Peraltro, il Matrimonio di un minorenne, per essere validamente celebrato, deve essere anch’esso preventivamente autorizzato dal Tribunale, con apposito Decreto, emesso solo: “per gravi motivi” e: “su istanza dell’interessato, accertata la sua maturità psico-fisica e la fondatezza delle ragioni addotte, sentito il pubblico ministero, i genitori o il tutore”.

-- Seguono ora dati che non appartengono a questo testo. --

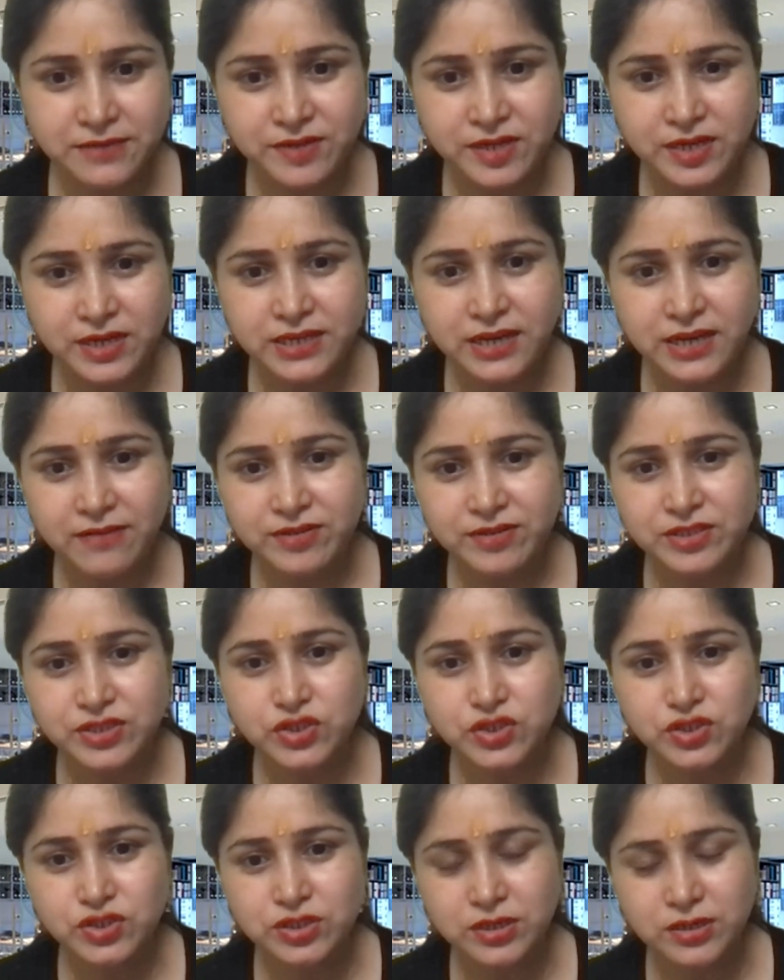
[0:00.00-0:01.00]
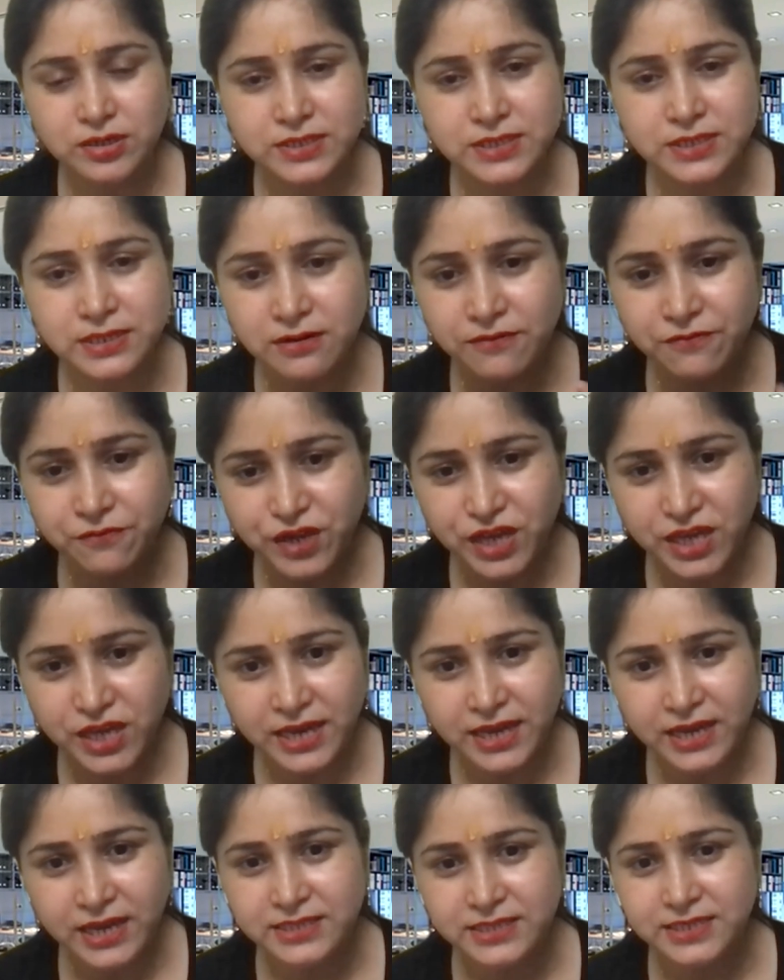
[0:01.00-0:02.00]
even it covers uh,
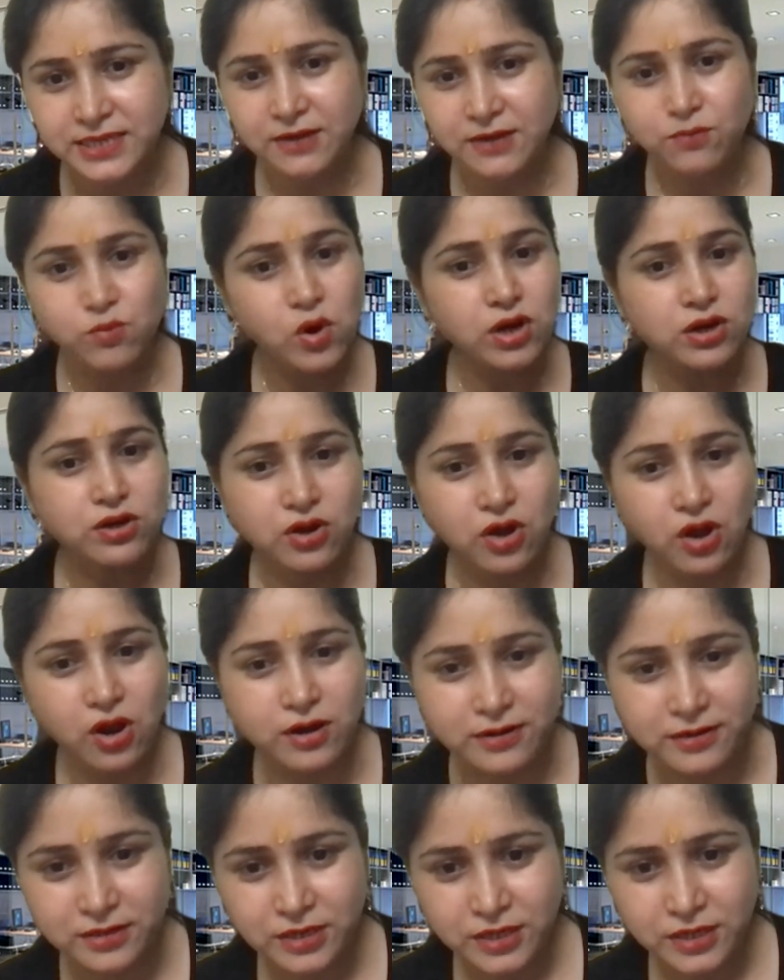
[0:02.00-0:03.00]
certificates and whatnot.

La più recente Giurisprudenza, comunque, tende a non concedere facilmente detta “autorizzazione”, anche in considerazione dell’intervenuto abbassamento della maggiore età per la generalità dei cittadini, dai 21 anni inizialmente previsti agli attuali 18, ex art. 2 c.c. (così come modificato dalla su citata Legge n° 39 del 1975).

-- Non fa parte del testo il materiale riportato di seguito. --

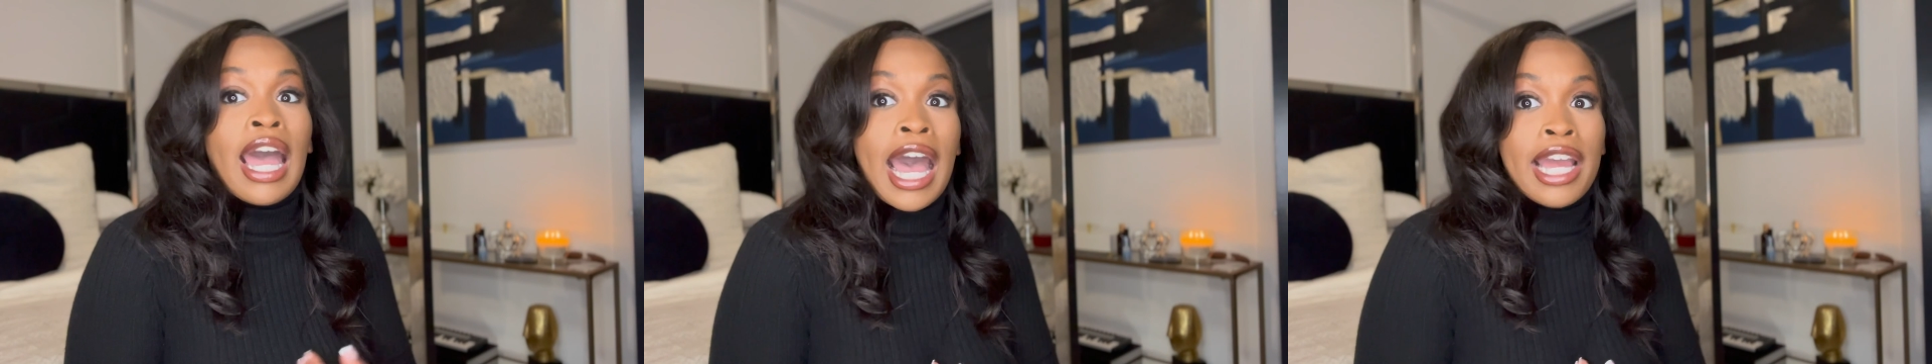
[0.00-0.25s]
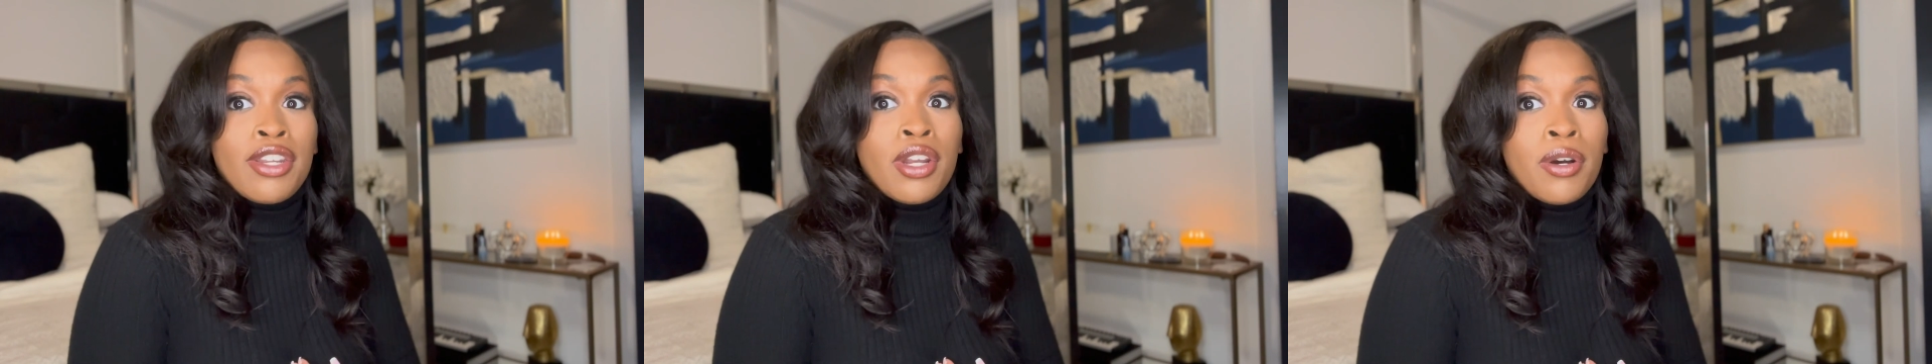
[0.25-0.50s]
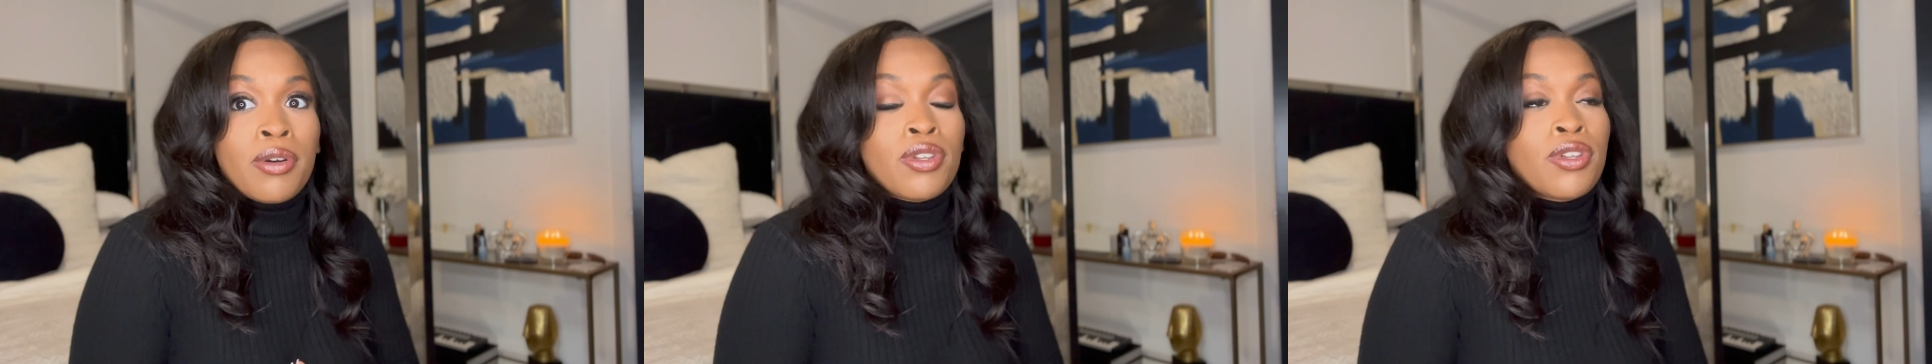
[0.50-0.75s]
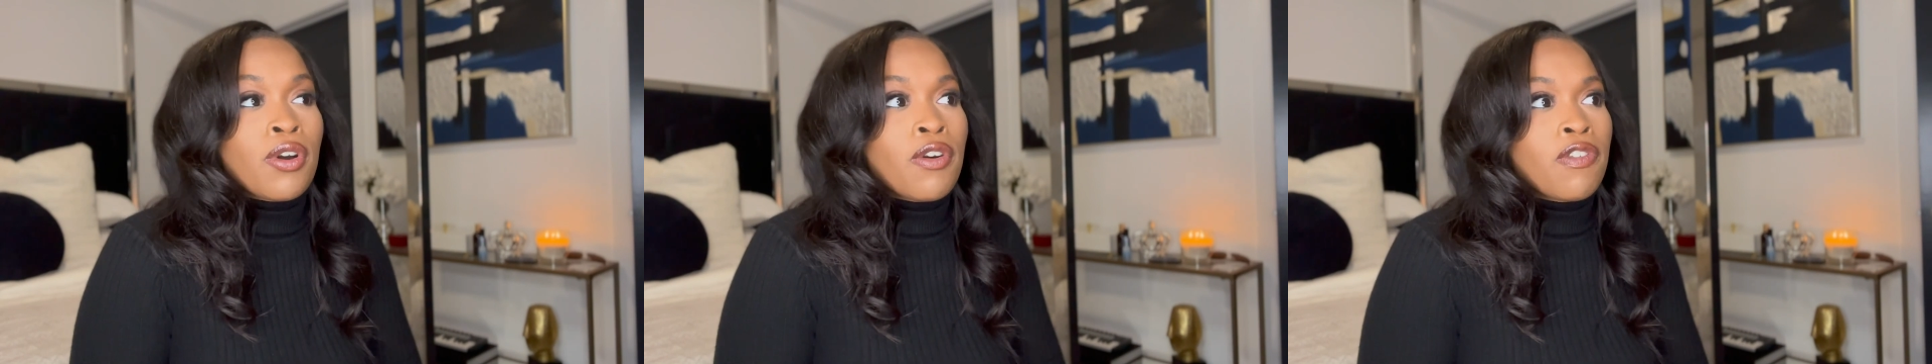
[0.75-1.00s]
Like, I
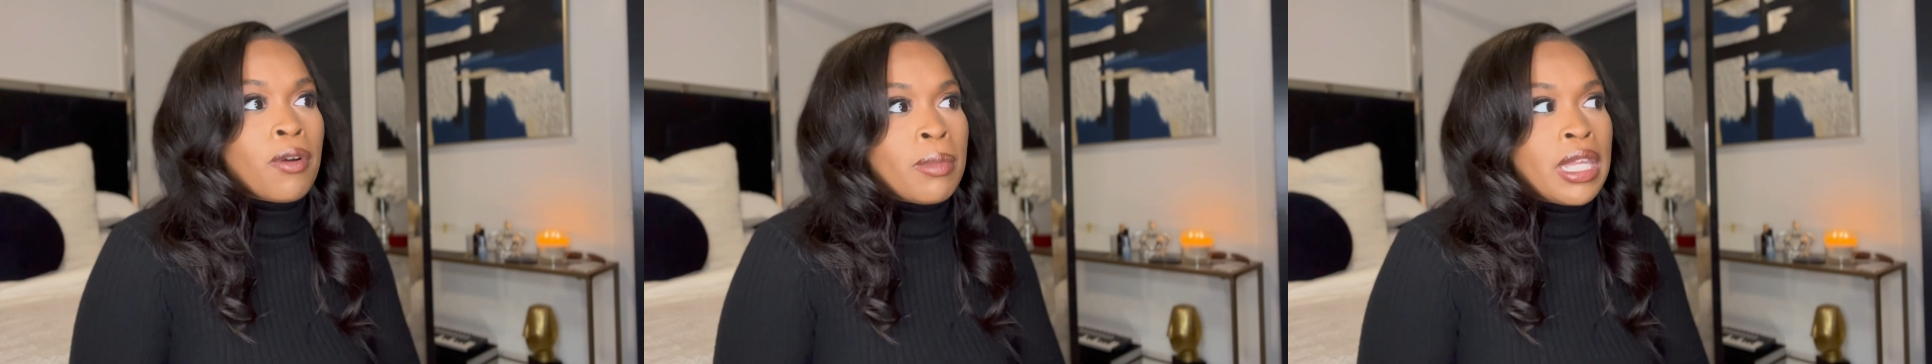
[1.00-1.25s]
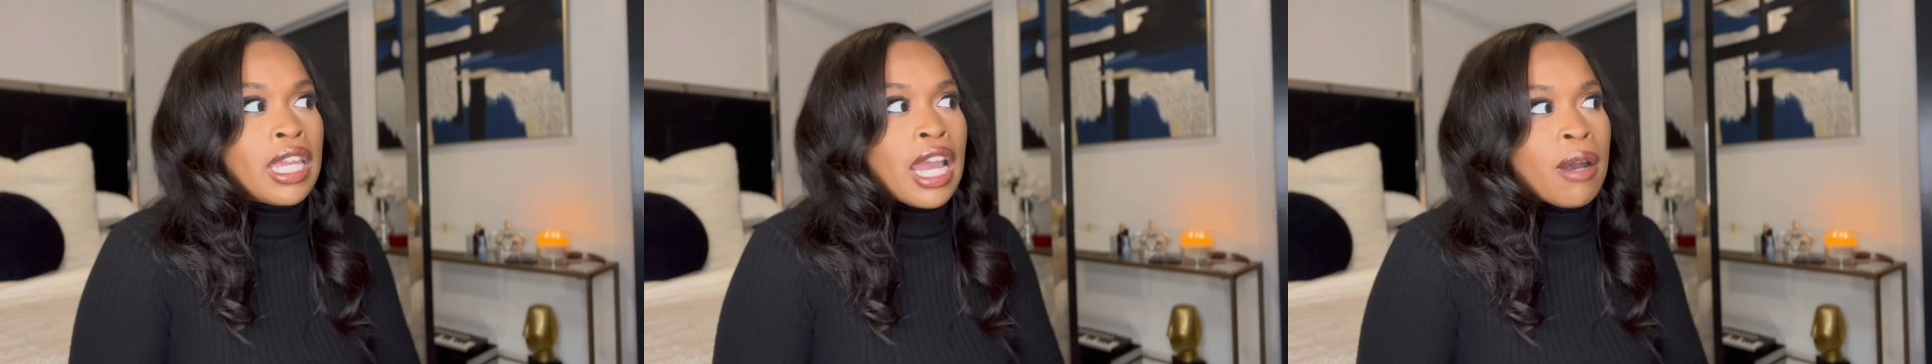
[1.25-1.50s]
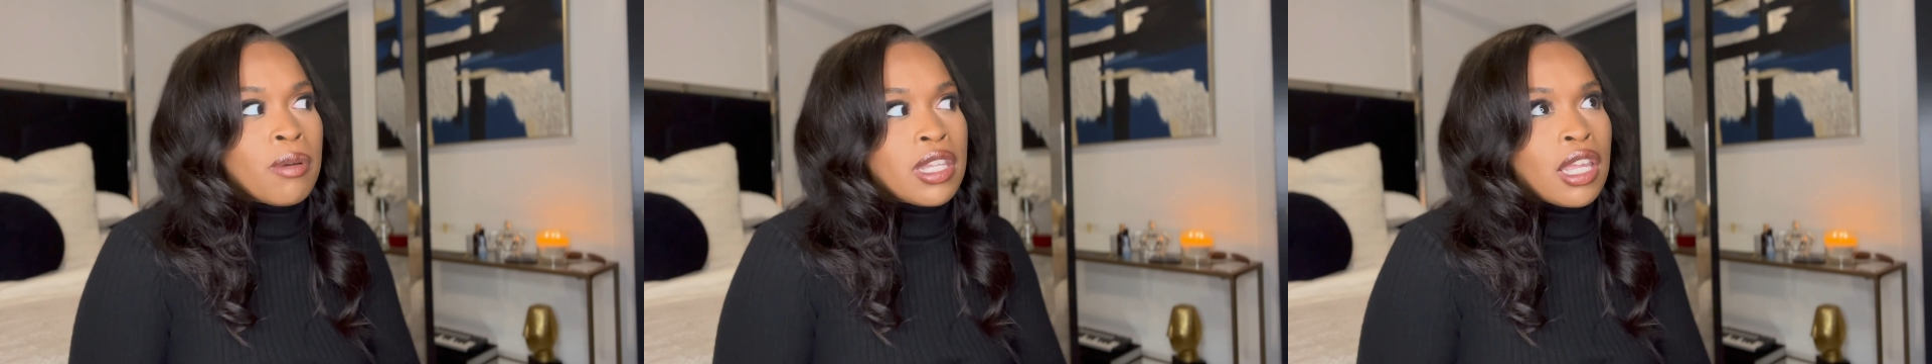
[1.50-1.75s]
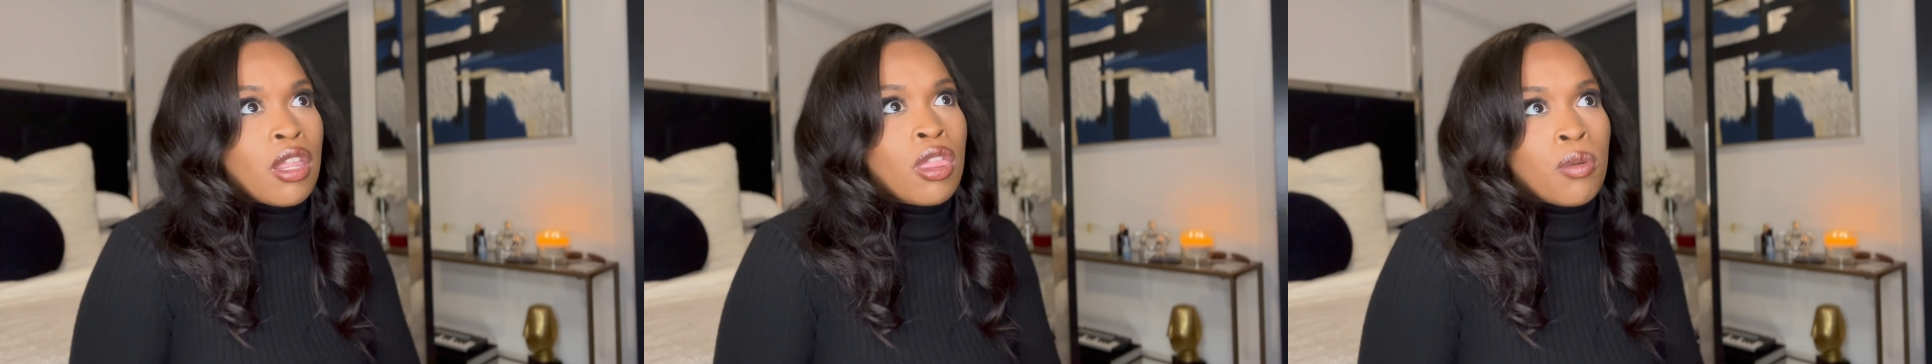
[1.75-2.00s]
don't. So for me, I
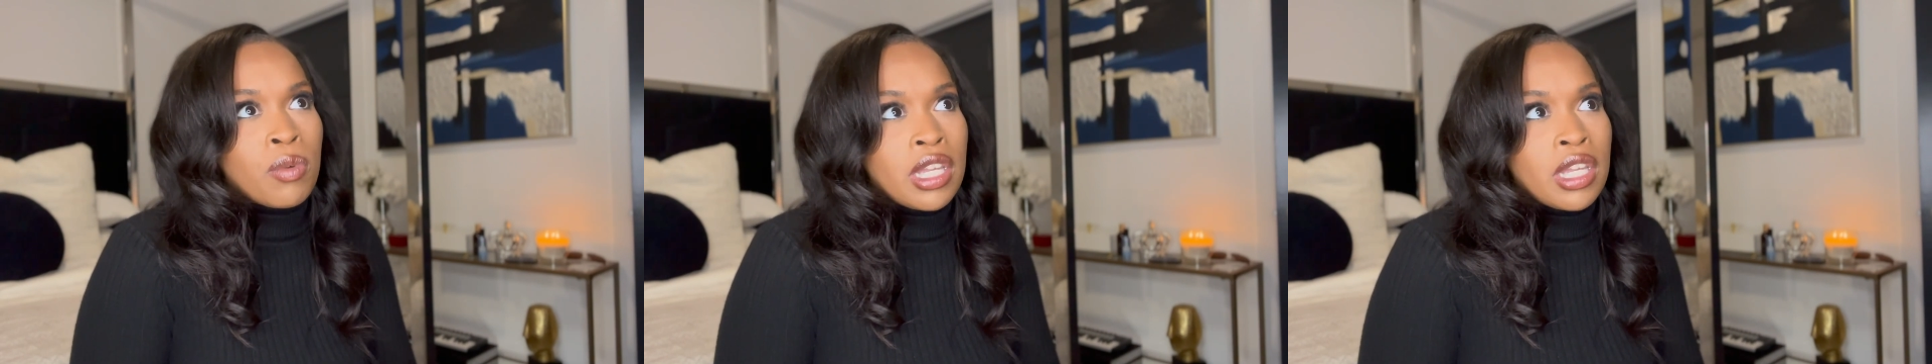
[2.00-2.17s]
was like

L’emancipato può gestire autonomamente le questioni di “ordinaria amministrazione”, mentre per “riscuotere i capitali” e “stare in giudizio” egli necessita dell’assistenza di un Curatore, nominato dal Giudice tutelare territorialmente competente e scelto fra: i genitori del giovane, il coniuge maggiorenne o eventualmente anche un terzo, comunque ritenuto “idoneo all’ufficio e di ineccepibile condotta”.

Infine, per gli atti di “straordinaria amministrazione”, il minore emancipato dovrà ottenere oltre a quello del Curatore, anche il consenso del Giudice. Inoltre, con specifica autorizzazione del Giudice (sentito il Curatore), il minore emancipato può anche gestire in piena autonomia un’impresa commerciale e contemporaneamente liberarsi del controllo esterno su tutti i propri atti di “straordinaria amministrazione”. Gli atti compiuti dal minore in violazione dei predetti limiti normativi sono annullabili, a istanza del minore stesso o dei suoi eredi o aventi causa. Il Curatore può essere sospeso o rimosso dal suo incarico in qualunque momento dal Giudice, qualora si rivelasse: negligente, inetto, immeritevole, insolvente, ovvero abusi del suo potere.